Este era un señor sin dientes, en el trabajo le decían la ciruela y en su casa nadie le hablaba, era de esperarse pues vivía solo porque no tenía dientes, ni dentadura que llenara el vacío en sus encías.

Todas las mañanas el Sr. Ciruela (como yo acostumbro llamarle ahora) se despertaba y se ponía sus pantuflas, como todos los demás; se estiraba y trataba de tocar el techo, como la mayoría de la gente; sin alejarse mucho de su cama tomaba un vaso de jugo de manzana, como algunas cuantas personas; leía la sección de esquelas de defunción, como pocos morbosos; finalmente, antes de bañarse y vestirse, se lavaba las encías como muchos chimuelos en el mundo.

Lo que hacía especial al Sr. Ciruela es que como pocas pero muy pocas personas en el mundo, éste hombre peculiar podía pasar horas frente al espejo haciendo muecas para su propia diversión. El Sr. Ciruela no tenía dientes, pero tampoco tenía libros ni televisión ni juegos de mesa ni ningún otro pasatiempo que fuese más reconfortante como burlarse de su reflejo en el espejo.

La cara de bolillo que consistía en extender su mandíbula hacia el frente y atrapar su labio superior dentro del inferior, sonreía en sus adentros (porque en sus “afueras” era un poco difícil) y ejecutaba la siguiente mueca. No tenía un orden lógico de ejecución sin embargo, el juego no se detenía hasta que cesara de reír.

La cara de trapo, que para ello necesitaba la ayuda de un limón ácido el que exprimía dentro de su boca desnuda y el reflejo del cuerpo hacía el resto del trabajo. El Sr. Ciruela disfrutaba enormemente de esta mueca, era la que lo hacía reír hacia sus afueras. Él no reía un “ji ji ji” o un “jo jo jo” como todos nosotros, más buen era como un “phf phf phhh”.

Y entre phs y hafs recordaba aquellos tiempos tristes cuando solía tener dientes, aquellos tiempos amargos en que la comida solía ser dura y masticable, en que las sonrisas hipócritas estaban a la orden del día, aquellos días en los que se aplicaba el dicho “como te ves te tratan”. Ahora nada de eso importaba, su trabajo como embotellador en la fábrica de papilla le daba literalmente para comer y algo extra.

Comía papilla, embotellaba frascos, hacía muecas, sonreía a sus adentros y ahorraba el tiempo y el dinero que le sobrara para una vez al mes efectuar el mismo ritual (no el de las muecas ese lo hacia diario, hablo de otro ritual que explicaré más adelante).
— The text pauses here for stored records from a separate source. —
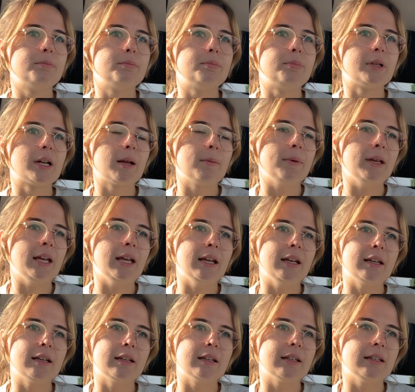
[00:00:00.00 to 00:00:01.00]
But I
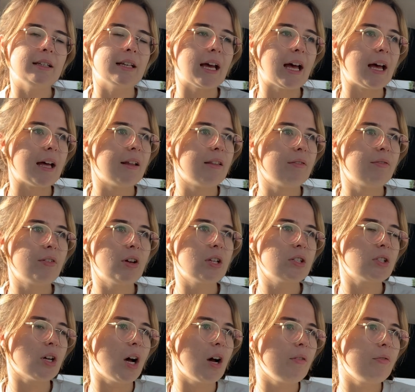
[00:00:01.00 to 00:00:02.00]
mean, yeah,
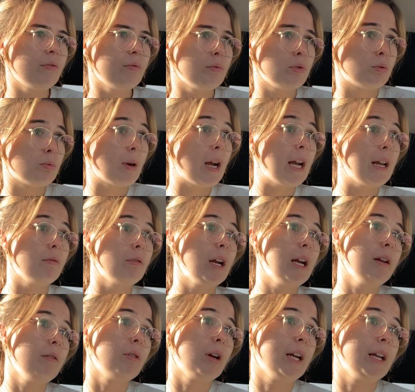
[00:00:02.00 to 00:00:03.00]
first half was really,
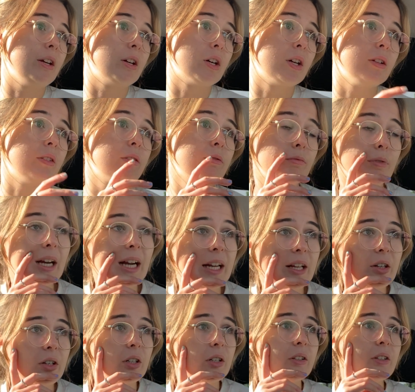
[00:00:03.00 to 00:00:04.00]
really, really good. Really
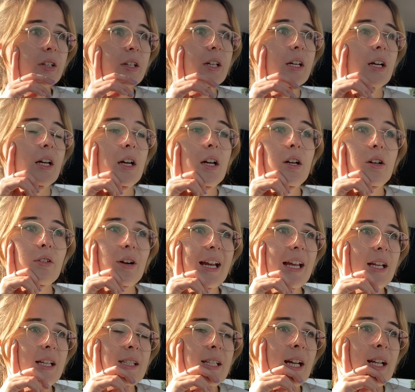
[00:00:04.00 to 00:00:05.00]
good.
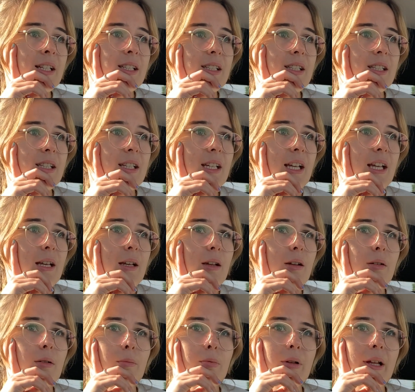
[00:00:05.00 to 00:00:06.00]
Great
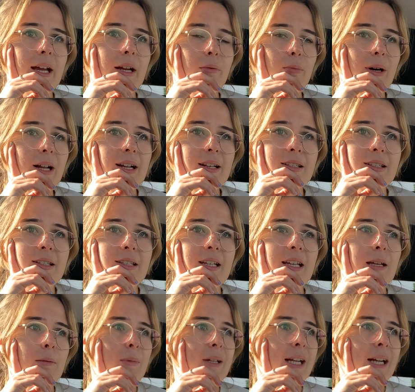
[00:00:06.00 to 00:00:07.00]
intensity. Played well as a
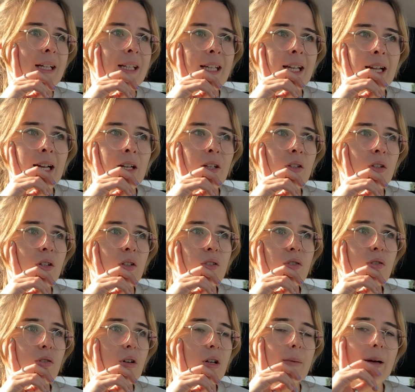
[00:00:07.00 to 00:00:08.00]
team. Leanne Kinnan could have
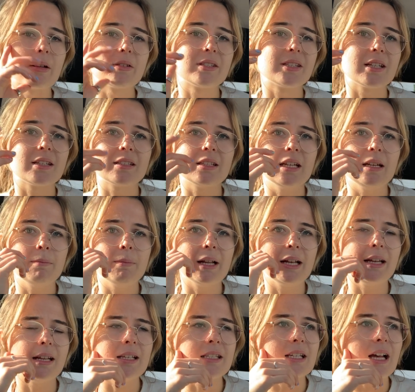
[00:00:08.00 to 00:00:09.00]
scored about 16
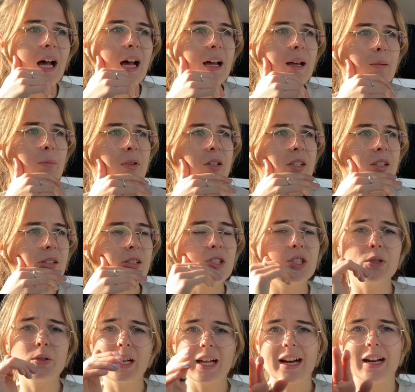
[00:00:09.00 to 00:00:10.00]
million times.
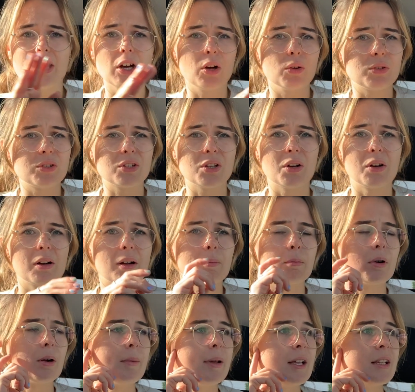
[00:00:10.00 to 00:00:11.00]
She'll get a goal soon, I
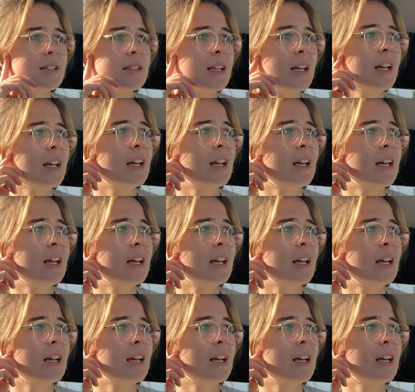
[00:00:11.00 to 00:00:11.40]
promise.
Ese ritual que lo mantenía cerca, pero no tan cerca de su pasado y que lo convencería por el resto el mes de que había tomado una buena decisión.
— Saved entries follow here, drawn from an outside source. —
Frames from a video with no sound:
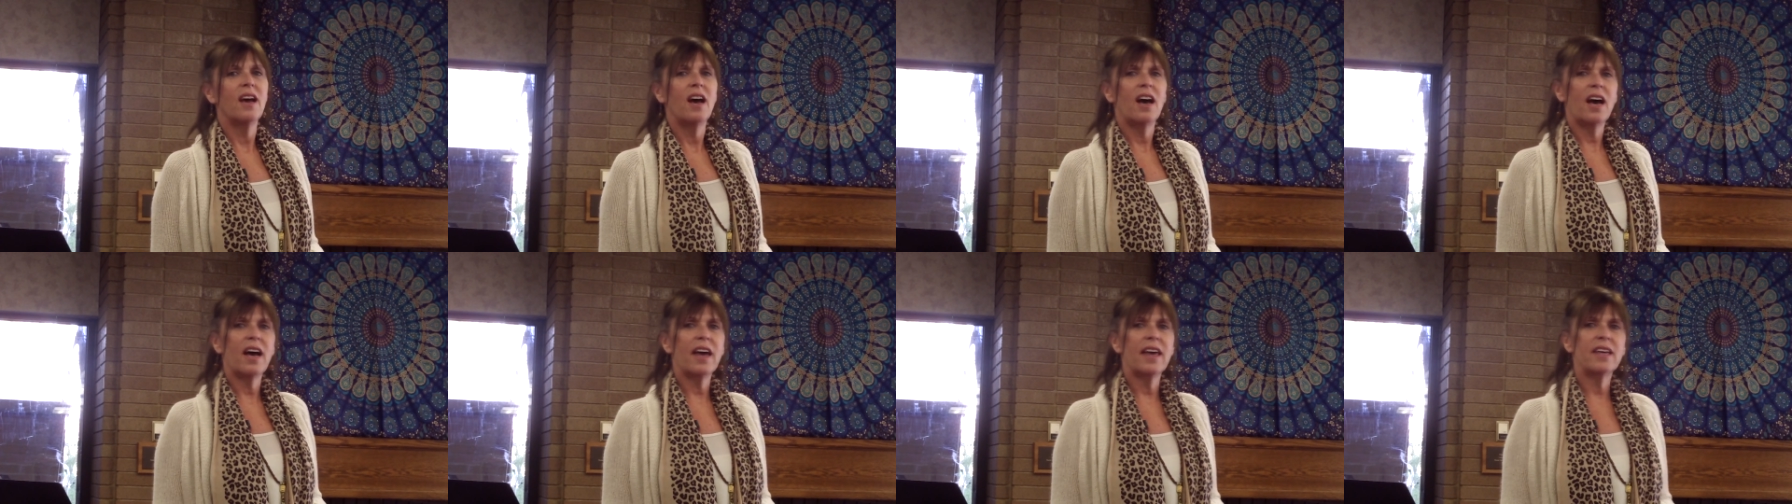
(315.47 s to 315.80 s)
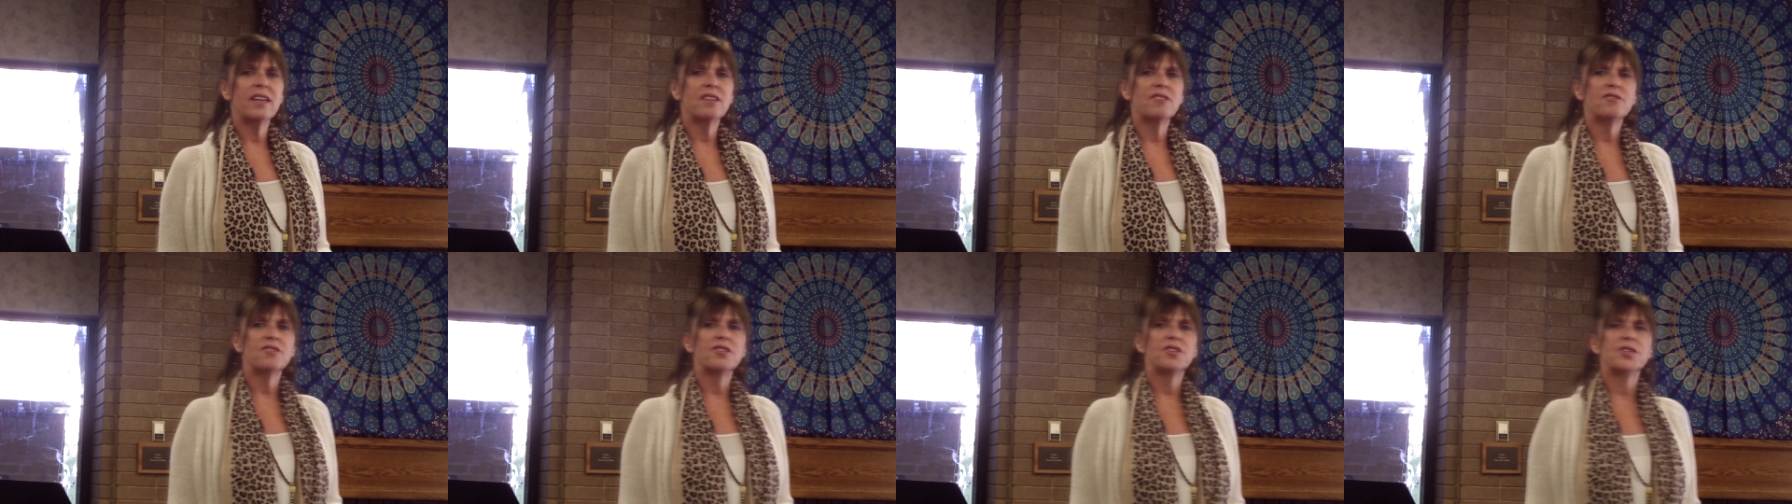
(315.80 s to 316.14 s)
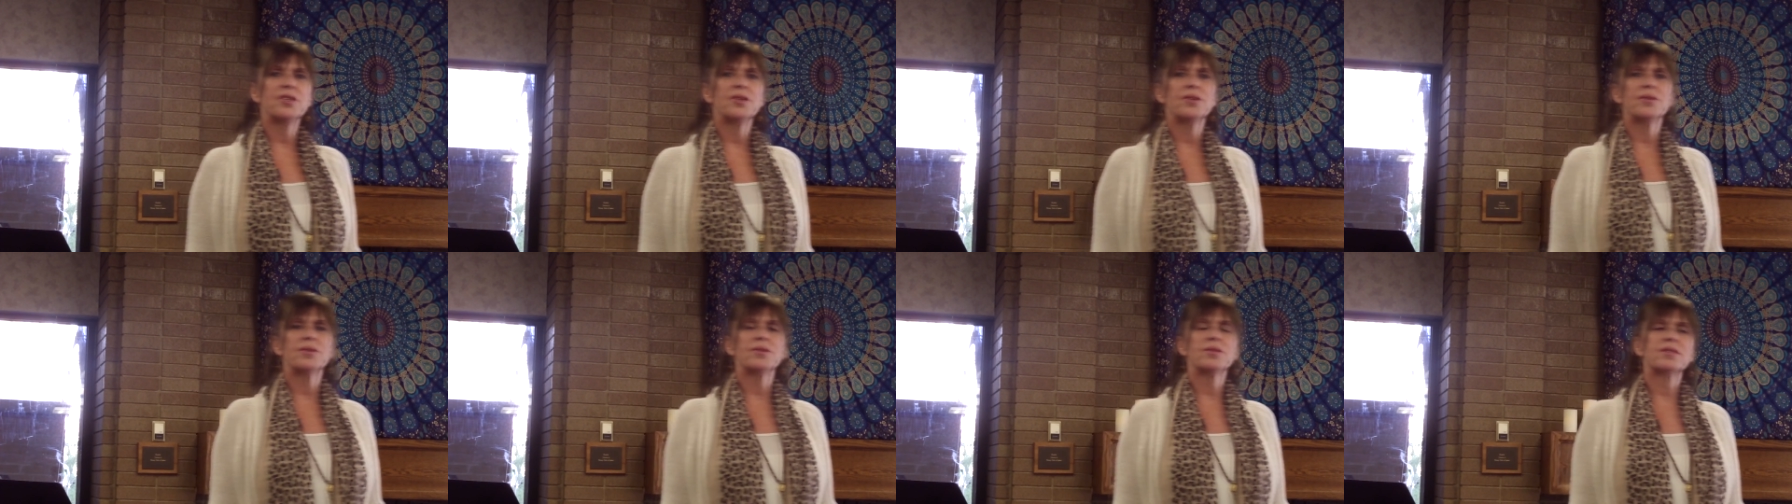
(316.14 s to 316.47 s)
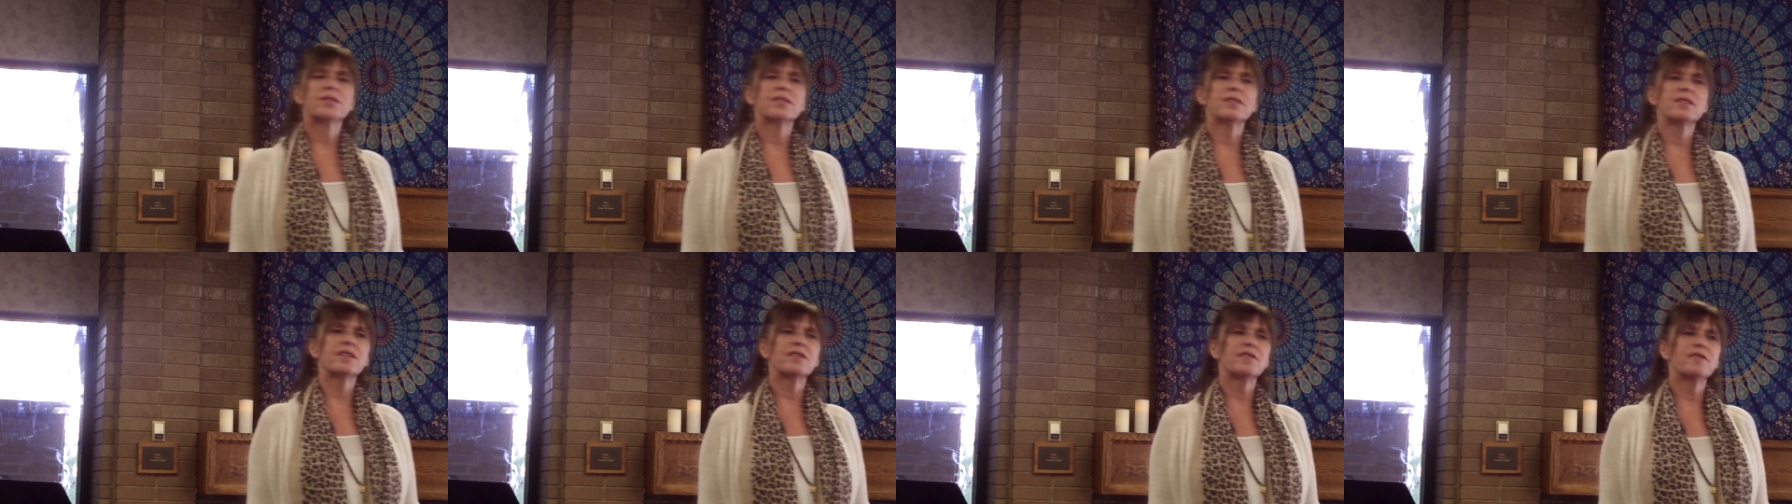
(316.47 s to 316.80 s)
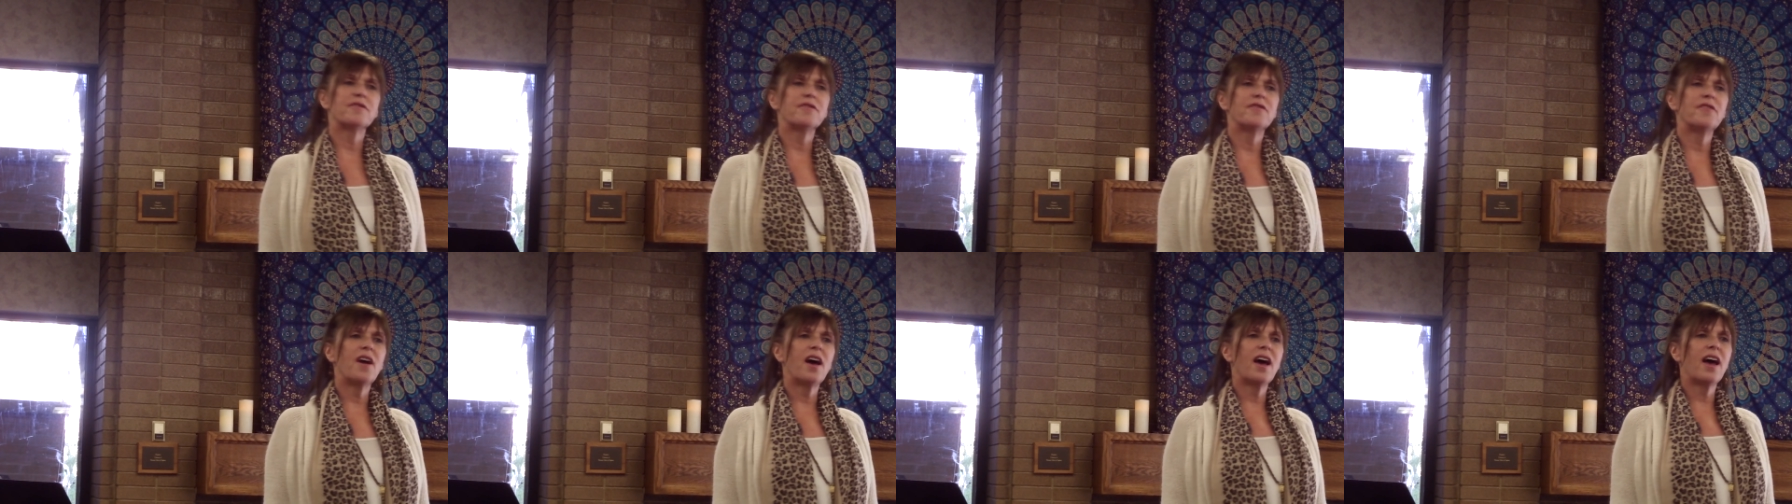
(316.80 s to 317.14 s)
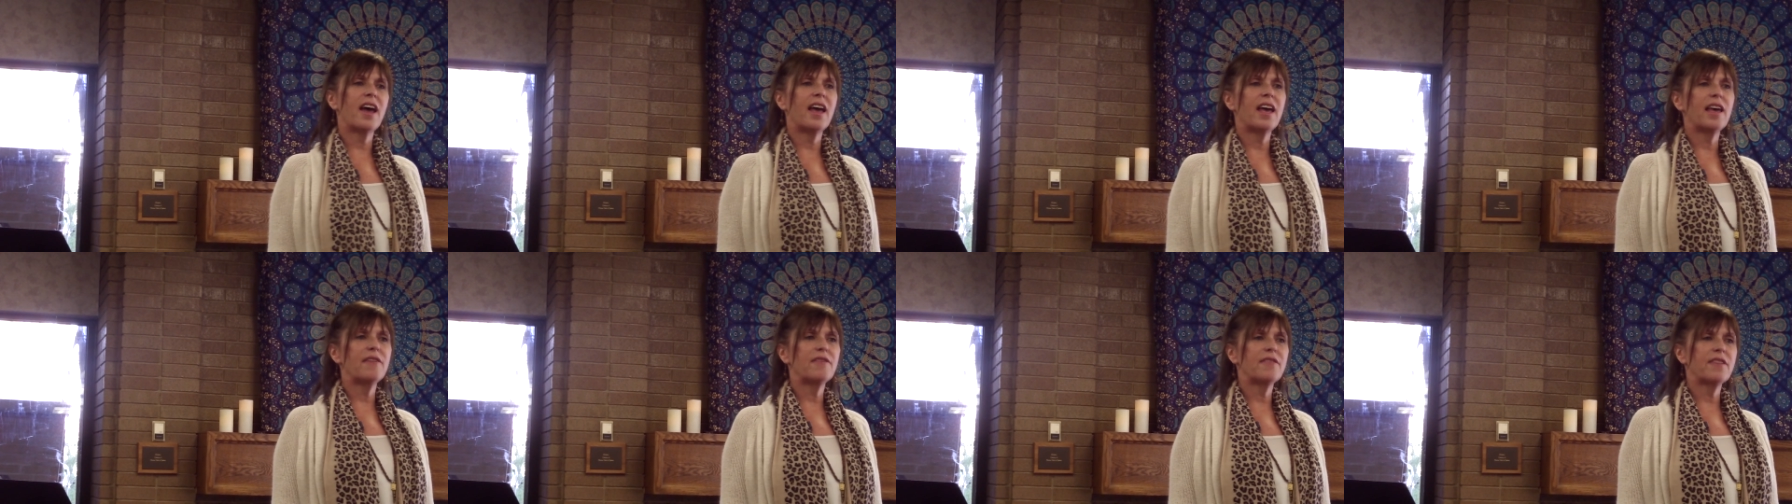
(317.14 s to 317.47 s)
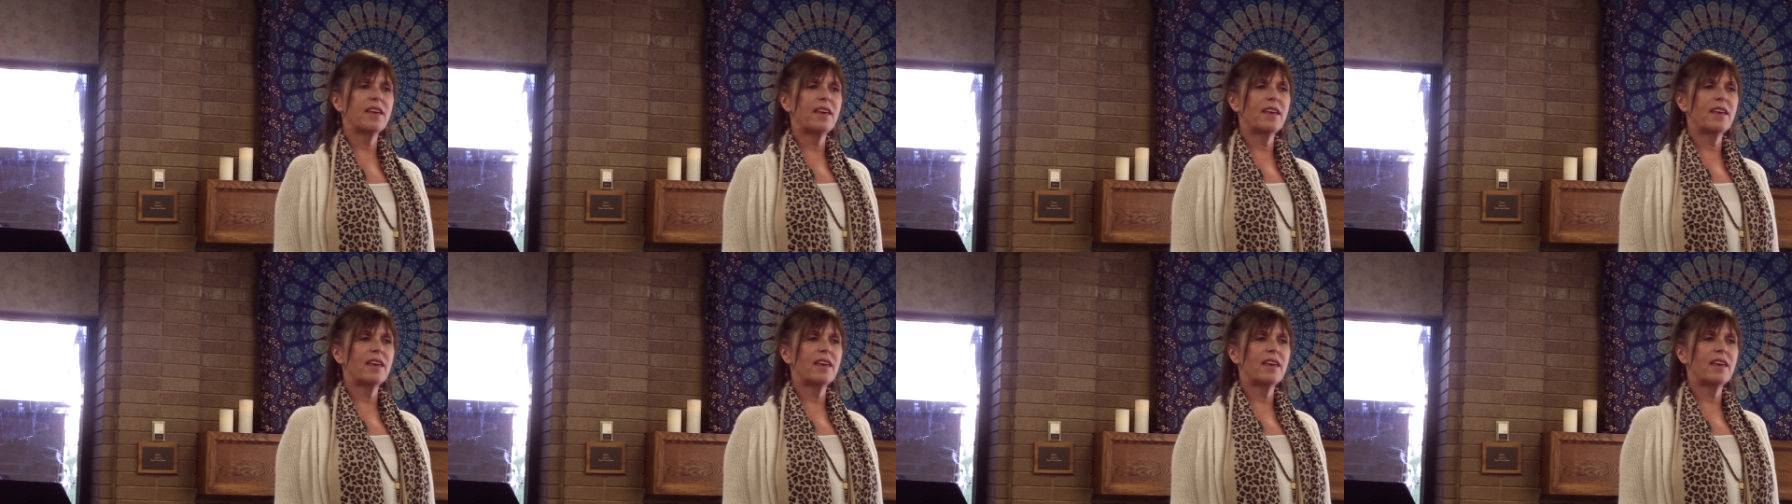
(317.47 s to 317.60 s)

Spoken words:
I introduced the 5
Así, tomaba una vez más en su mano derecha, las pinzas que algún día lo liberaron de su melancolía, en su mano izquierda estaba el saco en donde guardaba su tesoro, su secreto. Sacaba uno a uno aquellos bloques blancos como perlas y los limpiaba minuciosamente, probando su brillantes sosteniéndolos en lo alto con las pinzas y cerrando un ojo. Devolviéndolos de nuevo al saco los contaba uno a uno, con cuidado. Pensando “Una cosa es perder la dentadura, que no es tan grave, pero no podría soportar perder ni uno solo de mis dientes”.